=== WORK TASK ===
Your task is to repeat the entries underneath exactly, minus the pictures.

=== RECORDS FOR PROCESSING ===
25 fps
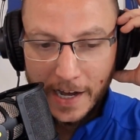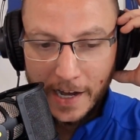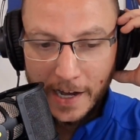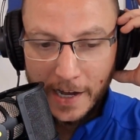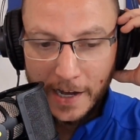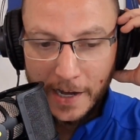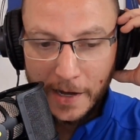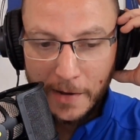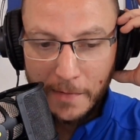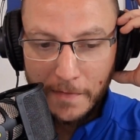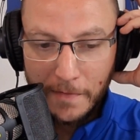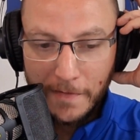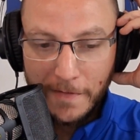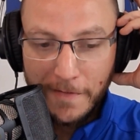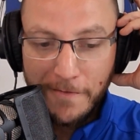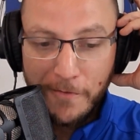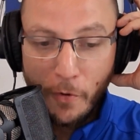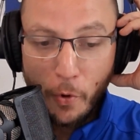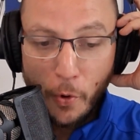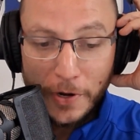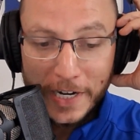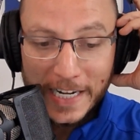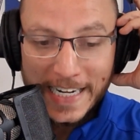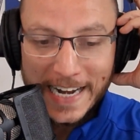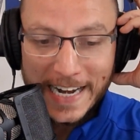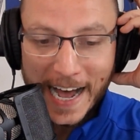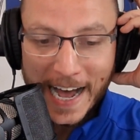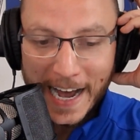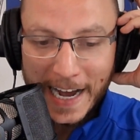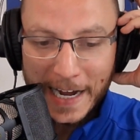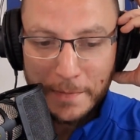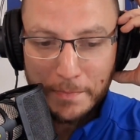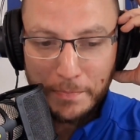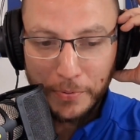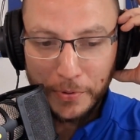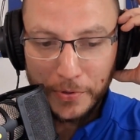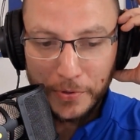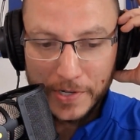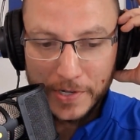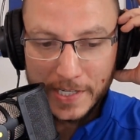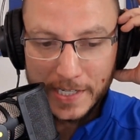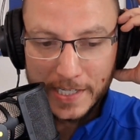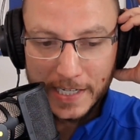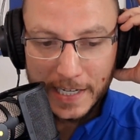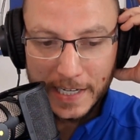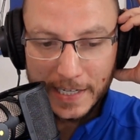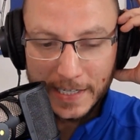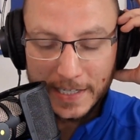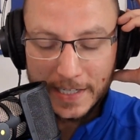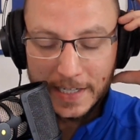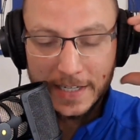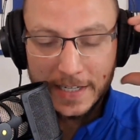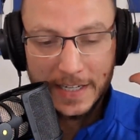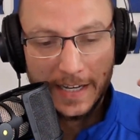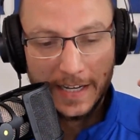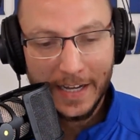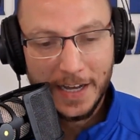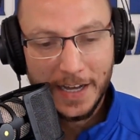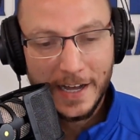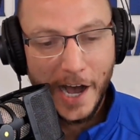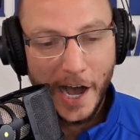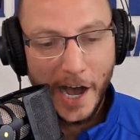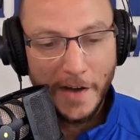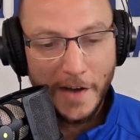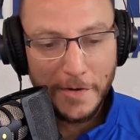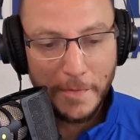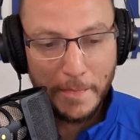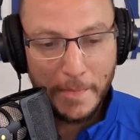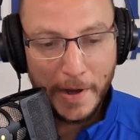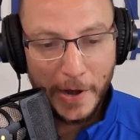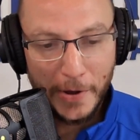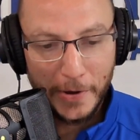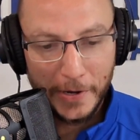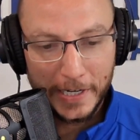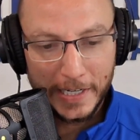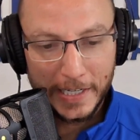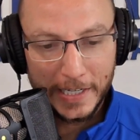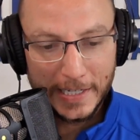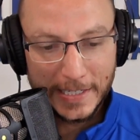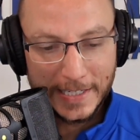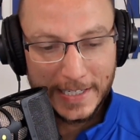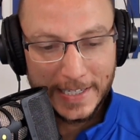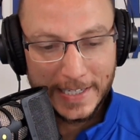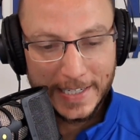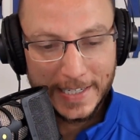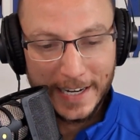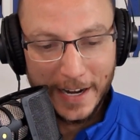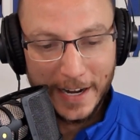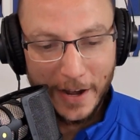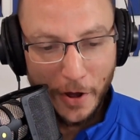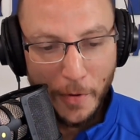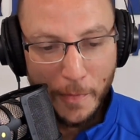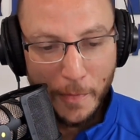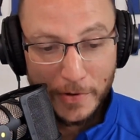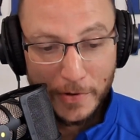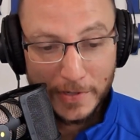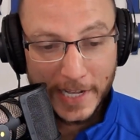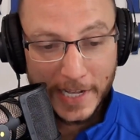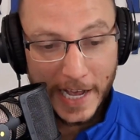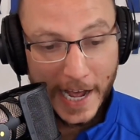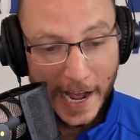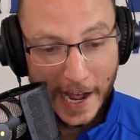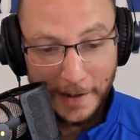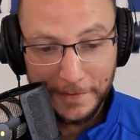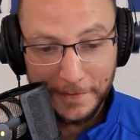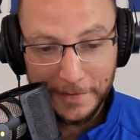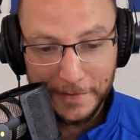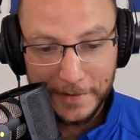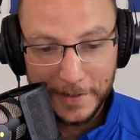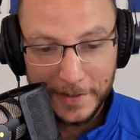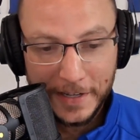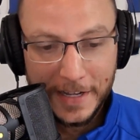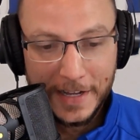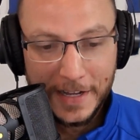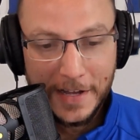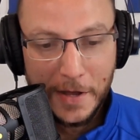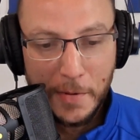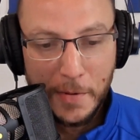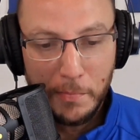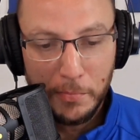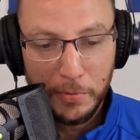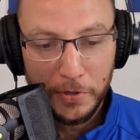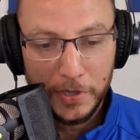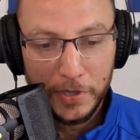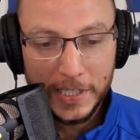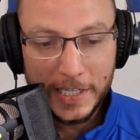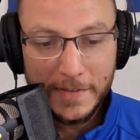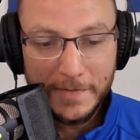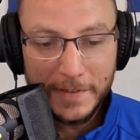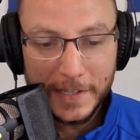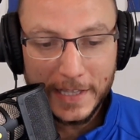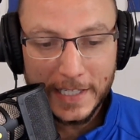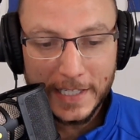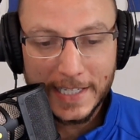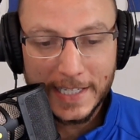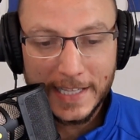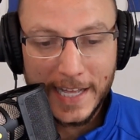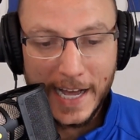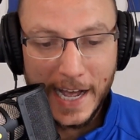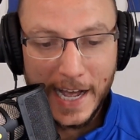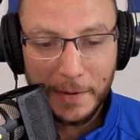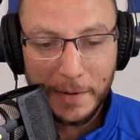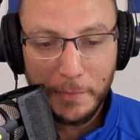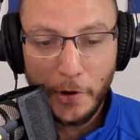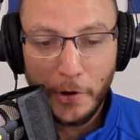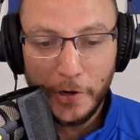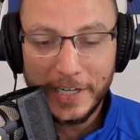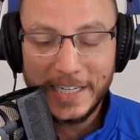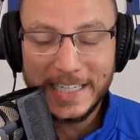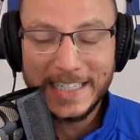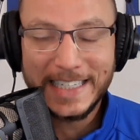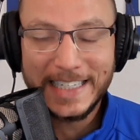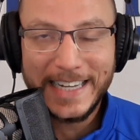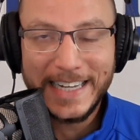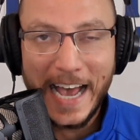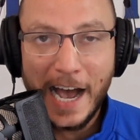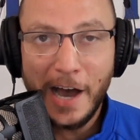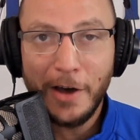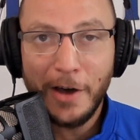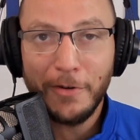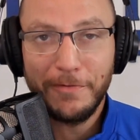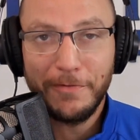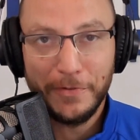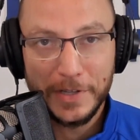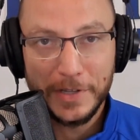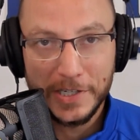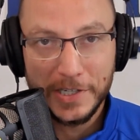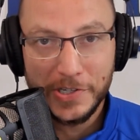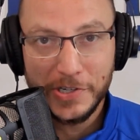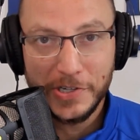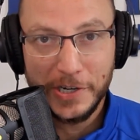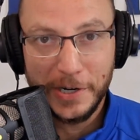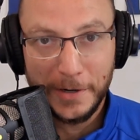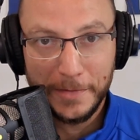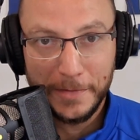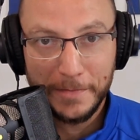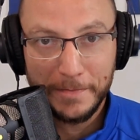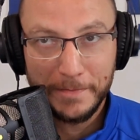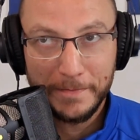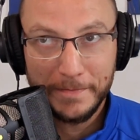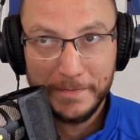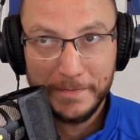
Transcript: 49% of Americans, almost half, believe that the stock market is down for this year.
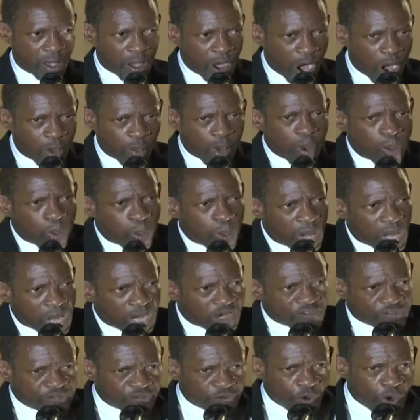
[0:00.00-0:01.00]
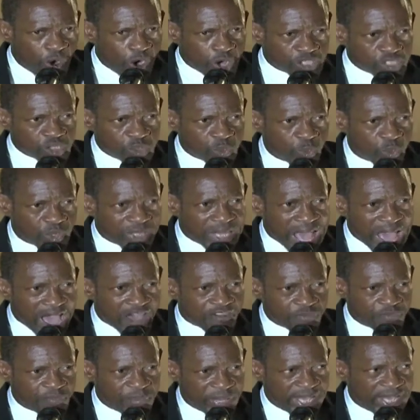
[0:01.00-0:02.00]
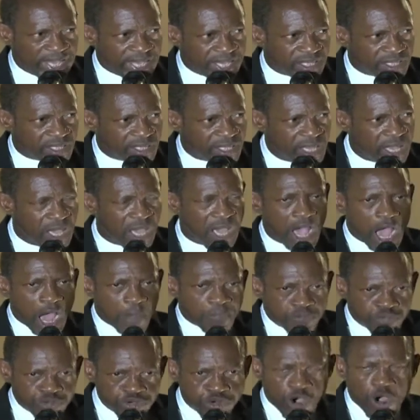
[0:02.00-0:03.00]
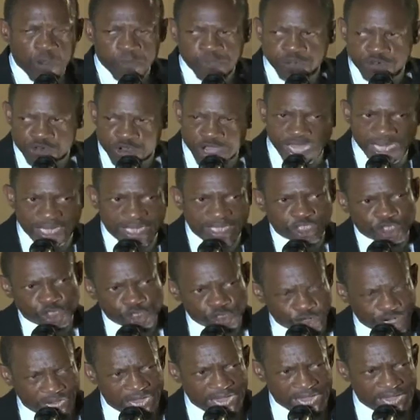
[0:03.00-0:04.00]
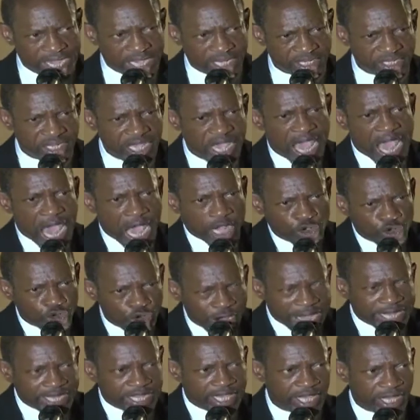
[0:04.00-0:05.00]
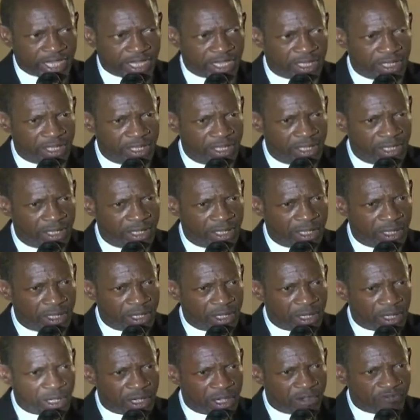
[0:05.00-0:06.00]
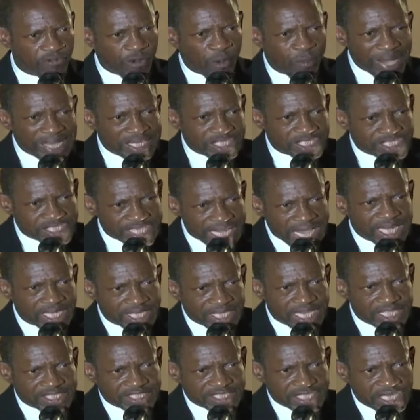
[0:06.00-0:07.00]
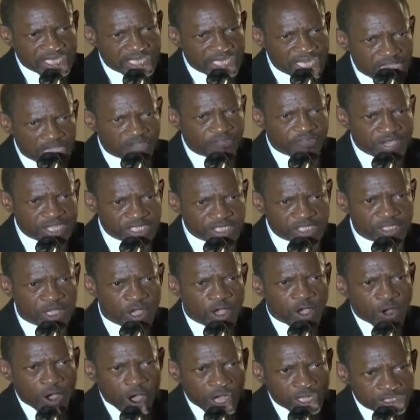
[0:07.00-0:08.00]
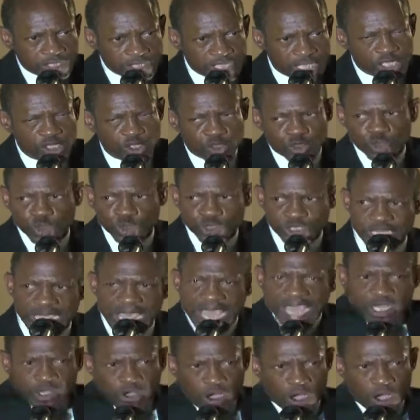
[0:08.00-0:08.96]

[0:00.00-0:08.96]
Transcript: our workforce would have been appropriately trained and ready for when St. Kitts and Nevis continue to take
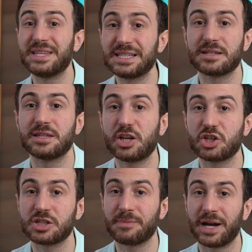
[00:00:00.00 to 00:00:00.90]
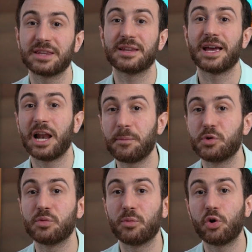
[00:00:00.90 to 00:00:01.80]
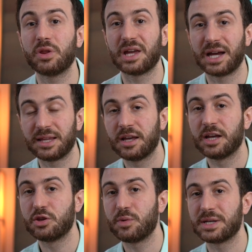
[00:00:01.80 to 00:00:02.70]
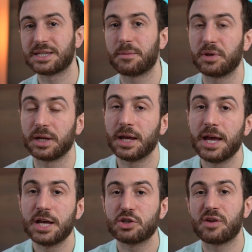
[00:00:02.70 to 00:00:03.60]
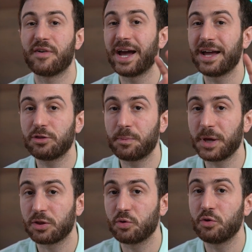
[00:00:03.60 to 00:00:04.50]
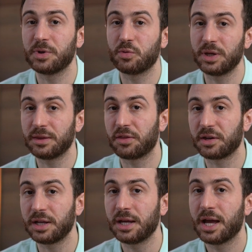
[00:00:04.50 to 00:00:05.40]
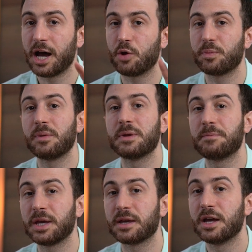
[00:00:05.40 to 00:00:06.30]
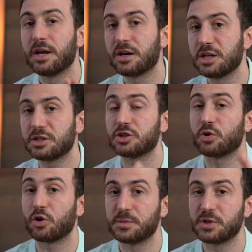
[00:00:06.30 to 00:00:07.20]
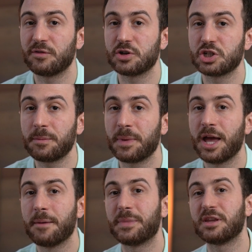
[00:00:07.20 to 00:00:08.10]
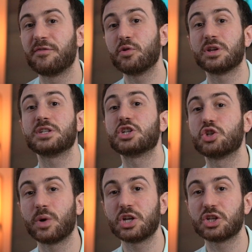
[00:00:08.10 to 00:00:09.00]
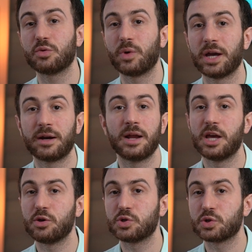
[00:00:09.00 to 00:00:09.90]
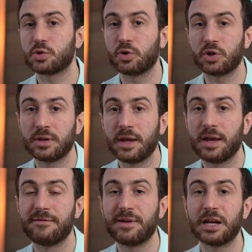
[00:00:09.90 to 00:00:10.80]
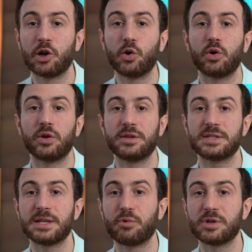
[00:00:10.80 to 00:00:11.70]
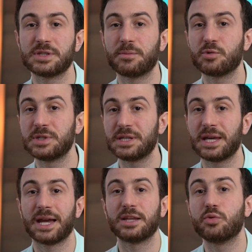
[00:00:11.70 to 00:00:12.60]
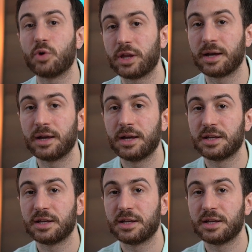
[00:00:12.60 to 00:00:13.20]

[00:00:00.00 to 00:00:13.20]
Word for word: these connections might help you more than doing step three. So if I had to pick two between the three, I'll probably pick research or observership. But if you're in a situation where you scored very low on the step one, step two CK, and you wanna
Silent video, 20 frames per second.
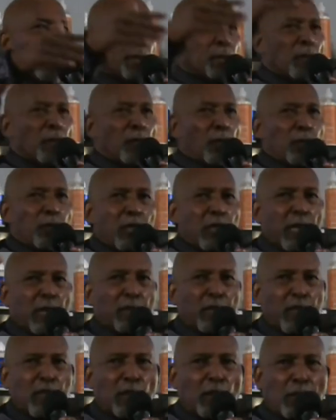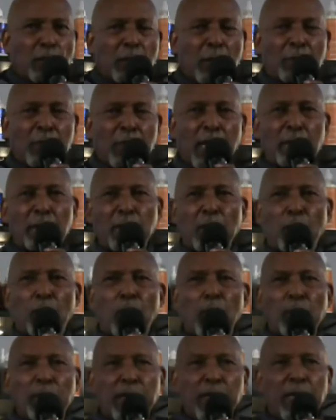before she ever thought about becoming a
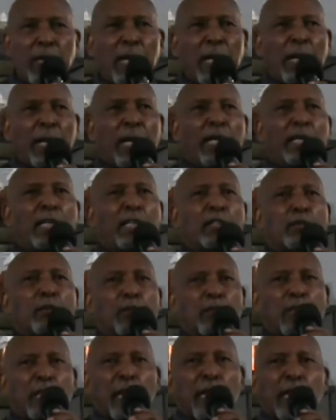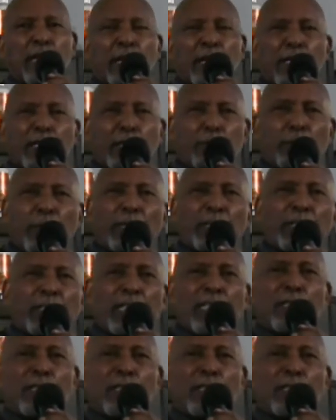woman. And then you're going to take her experience as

=== WRITTEN RESPONSE ===
25 fps
Transcript: 49% of Americans, almost half, believe that the stock market is down for this year.
[0:00.00-0:01.00]
[0:01.00-0:02.00]
[0:02.00-0:03.00]
[0:03.00-0:04.00]
[0:04.00-0:05.00]
[0:05.00-0:06.00]
[0:06.00-0:07.00]
[0:07.00-0:08.00]
[0:08.00-0:08.96]

[0:00.00-0:08.96]
Transcript: our workforce would have been appropriately trained and ready for when St. Kitts and Nevis continue to take
[00:00:00.00 to 00:00:00.90]
[00:00:00.90 to 00:00:01.80]
[00:00:01.80 to 00:00:02.70]
[00:00:02.70 to 00:00:03.60]
[00:00:03.60 to 00:00:04.50]
[00:00:04.50 to 00:00:05.40]
[00:00:05.40 to 00:00:06.30]
[00:00:06.30 to 00:00:07.20]
[00:00:07.20 to 00:00:08.10]
[00:00:08.10 to 00:00:09.00]
[00:00:09.00 to 00:00:09.90]
[00:00:09.90 to 00:00:10.80]
[00:00:10.80 to 00:00:11.70]
[00:00:11.70 to 00:00:12.60]
[00:00:12.60 to 00:00:13.20]

[00:00:00.00 to 00:00:13.20]
Word for word: these connections might help you more than doing step three. So if I had to pick two between the three, I'll probably pick research or observership. But if you're in a situation where you scored very low on the step one, step two CK, and you wanna
Silent video, 20 frames per second.
before she ever thought about becoming a
woman. And then you're going to take her experience as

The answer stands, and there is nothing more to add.